The necessity to degrade nonfunctioning catalase is critical for peroxisome function. As catalase is a major peroxisomal enzyme, any loss of function can dramatically disregulate the balance between H2O2 generation and degradation (Antonenkov et al., 2010). This is important due to the large amount of H2O2 generated by peroxisomes. Studies using rat liver homogenates found the overall rate of H2O2 production to be 38 nmol min−1 g−1 of liver protein (Boveris et al., 1972). However, isolated peroxisomes are estimated to generate approximately 44–172 nmol min−1 g−1 protein. Fortunately, only some 30% of peroxisome-generated H2O2 actually appears to diffuse into the cytoplasm (approximately 13.2–51.6 nmol min−1 g−1 protein), where it is primarily broken down by glutathione peroxidase, and the remainder is degraded by catalase (Boveris et al., 1972). The relationship of H2O2 breakdown between glutathione peroxidase and catalase appears to be sigmoidal (Jones et al., 1981). At low homeostatic concentrations, catalase is the dominant catabolic enzyme, whereas at higher concentrations, glutathione peroxidase becomes the predominant means of breaking down H2O2 (Jones et al., 1981). This relationship demonstrates that at physiologically normal concentrations, the majority of H2O2 degradation is contained within the peroxisome. However, excess levels of H2O2 generation may result in greater cytoplasmic H2O2 leakage and the necessity of cytoplasmic glutathione peroxidase activity as a secondary defence.

It is important to note that even at low concentrations of H2O2 (100 μM), catalase can undergo approximately 40% loss of enzymatic function (Bartoszewska et al., 2012). Higher levels of H2O2 exacerbate the loss of catalase function and the accumulation of nonfunctioning proteins. To mitigate loss, the peroxisome may compensate by maintaining a high concentration of catalase and its reliance upon LonP2 to degrade dysfunctional catalase efficiently.

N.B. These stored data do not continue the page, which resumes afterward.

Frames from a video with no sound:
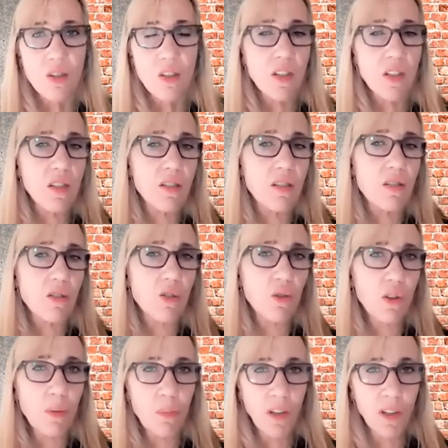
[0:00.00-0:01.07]
is
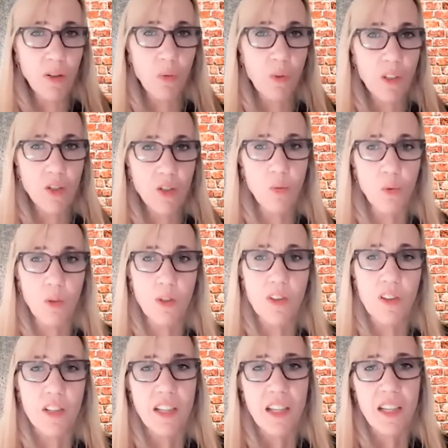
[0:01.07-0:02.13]
Europe and the rest of the world are
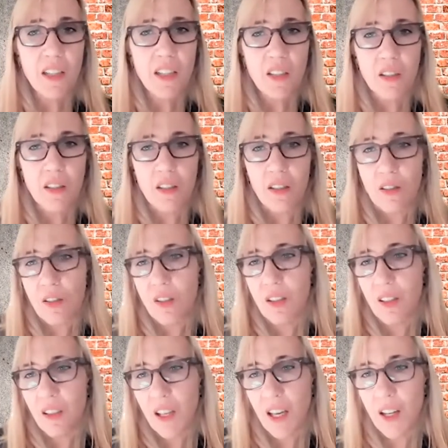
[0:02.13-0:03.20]
they taking uh,
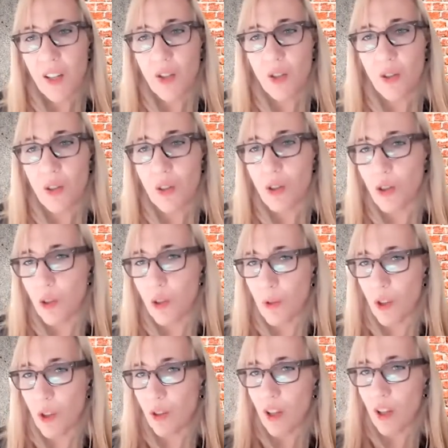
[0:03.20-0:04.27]
skin cancer or
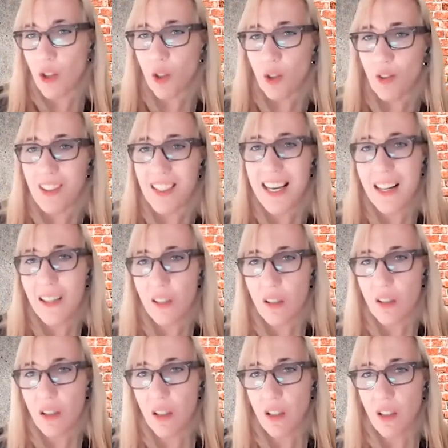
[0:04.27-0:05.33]
dermatological
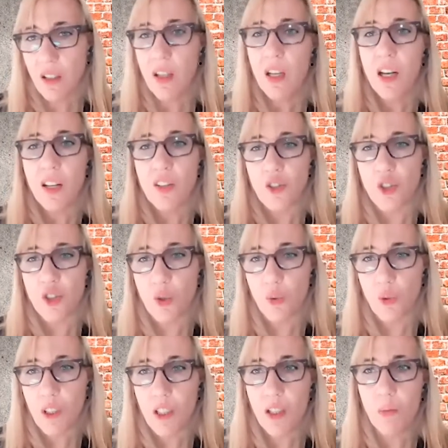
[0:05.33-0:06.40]
testing and
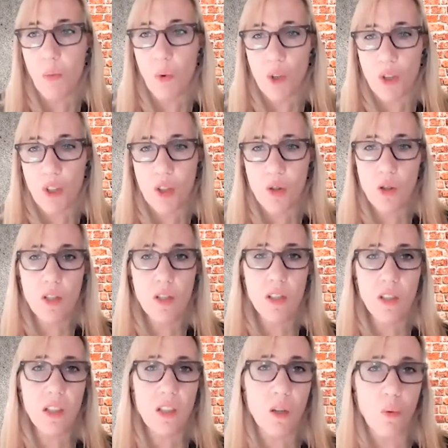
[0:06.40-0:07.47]
screening more
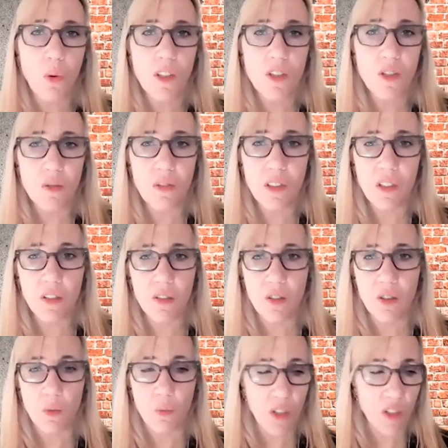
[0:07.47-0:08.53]
seriously, or what do you think
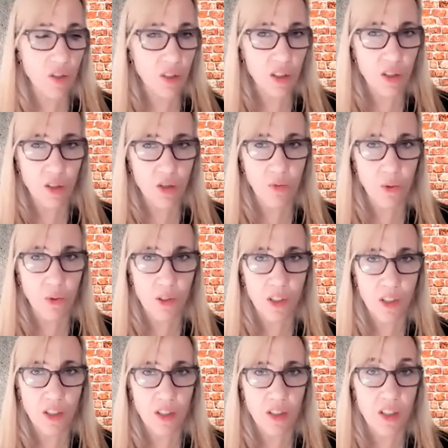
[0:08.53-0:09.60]
the reason is for
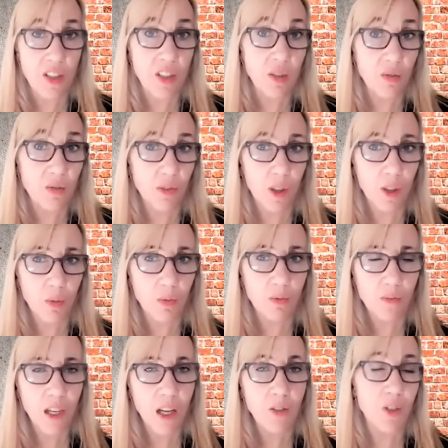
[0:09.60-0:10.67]
the the deal flow
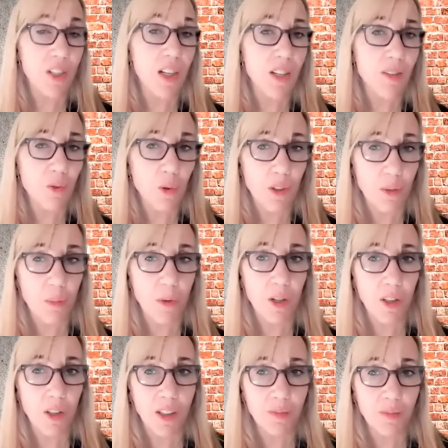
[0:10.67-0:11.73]
outside of North
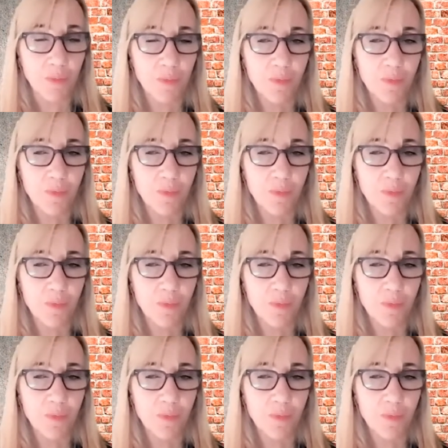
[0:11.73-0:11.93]
America?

The delicate balance between protein damage and protein degradation in peroxisomes may well parallel mitochondrial protein homeostasis. Mitochondrial Lon plays a critical role in preventing the accumulation of oxidized proteins that will diminish mitochondrial function. However, if the protein damage is too extensive, mitochondrial Lon can no longer maintain protein homeostasis, resulting in increased mitochondrial damage and cellular apoptosis (Bota & Davies, 2002). Although this has not yet been shown to occur in peroxisomes, this mechanism of oxidative dysfunction may also arise when LonP2 proteolytic capacity is overwhelmed in the presence of increased damage to proximal peroxisomal proteins.

Recently, LonP2 has been implicated in the degradation of the serine protease, trypsin domain-containing 1 (Tysnd1). Similar to Lon, Tysnd1 has been shown to degrade multiple PTS1-containing proteins and remove the PTS2 targeting sequences from protein precursors (Okumoto, Kametani & Fujiki, 2011). Loss of PTS1 results in the accumulation of immature β-oxidation enzymes and in diminished processing of long-chain fatty acids. Upon self-cleavage of Tysnd1, the inactive subunits are further degraded by peroxisomal Lon. The proteolysis of Tysnd1 by LonP2 may not be due to a specific relationship between these enzymes, but simply the affinity of Lon to degrade damaged proteins marked by the exposure of hydrophobic residues (Gur & Sauer, 2008). Therefore, the capability of the peroxisome to remove unnecessary and nonfunctioning proteins from its matrix is critical to ensure continued function.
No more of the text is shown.